Breaking News Online is an international news organization founded by now 19 year old Netherlands native Michael van Poppel. Van Poppel somehow sold a video of Ossama Bin Laden to Reuters two years ago and has since built up the fastest, smallest news organization on the planet. The American Red Cross watches BNO closely for notices of new natural disasters. MSNBC paid what appears to have been a hefty sum for control over the Breaking News Online Twitter account this month, but the organization's iPhone app lives on in the hands of the original organization.

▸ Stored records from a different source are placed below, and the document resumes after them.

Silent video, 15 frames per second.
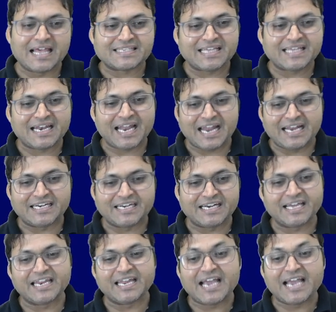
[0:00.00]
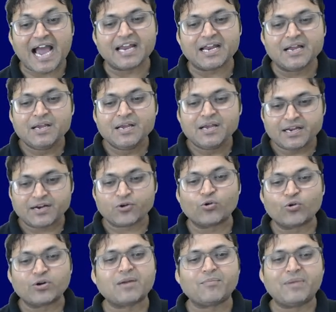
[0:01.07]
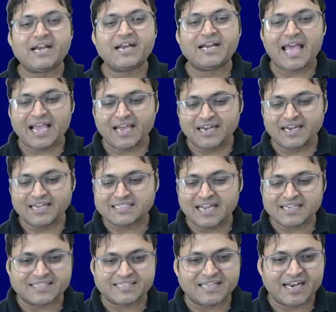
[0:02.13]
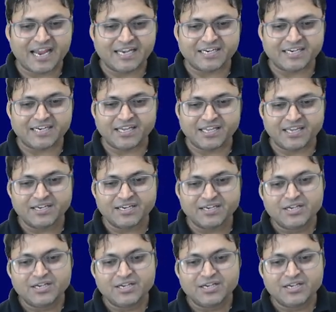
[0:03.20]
than 90 degree, guide rotor blade angle is less than 90 degree.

It's a simple app but one that will keep you on top of world events around the clock like nothing else. It's a great use of the iPhone's new Push feature, implemented this year.

Aardvark

Aardvark is a social search engine that combines artificial intelligence, natural-language processing and presence data to create what the company calls "the real-time Web of people." It's got some heavy engineering behind it and this author uses it almost every day. Google is reportedly in the process of trying to buy it.

Cliqset

We love a good technical standard and stream reader startup Cliqset is blazing new trails with its new real-time ActivityStreams feed normalization API. The API means activities from 70 different social services can be read in a common language and 3rd party services can slice and dice them to create new user experiences. Several high-profile applications have already begun consuming activity feeds republished through Cliqset and the company says many more consumers are in the works. This is the stuff that distributed, interoperable platforms are built on, where small innovators have access to economies of scale.

Those are our picks! Check them out, let us know who we missed and get ready for a coming time when most of the web will be running in real time!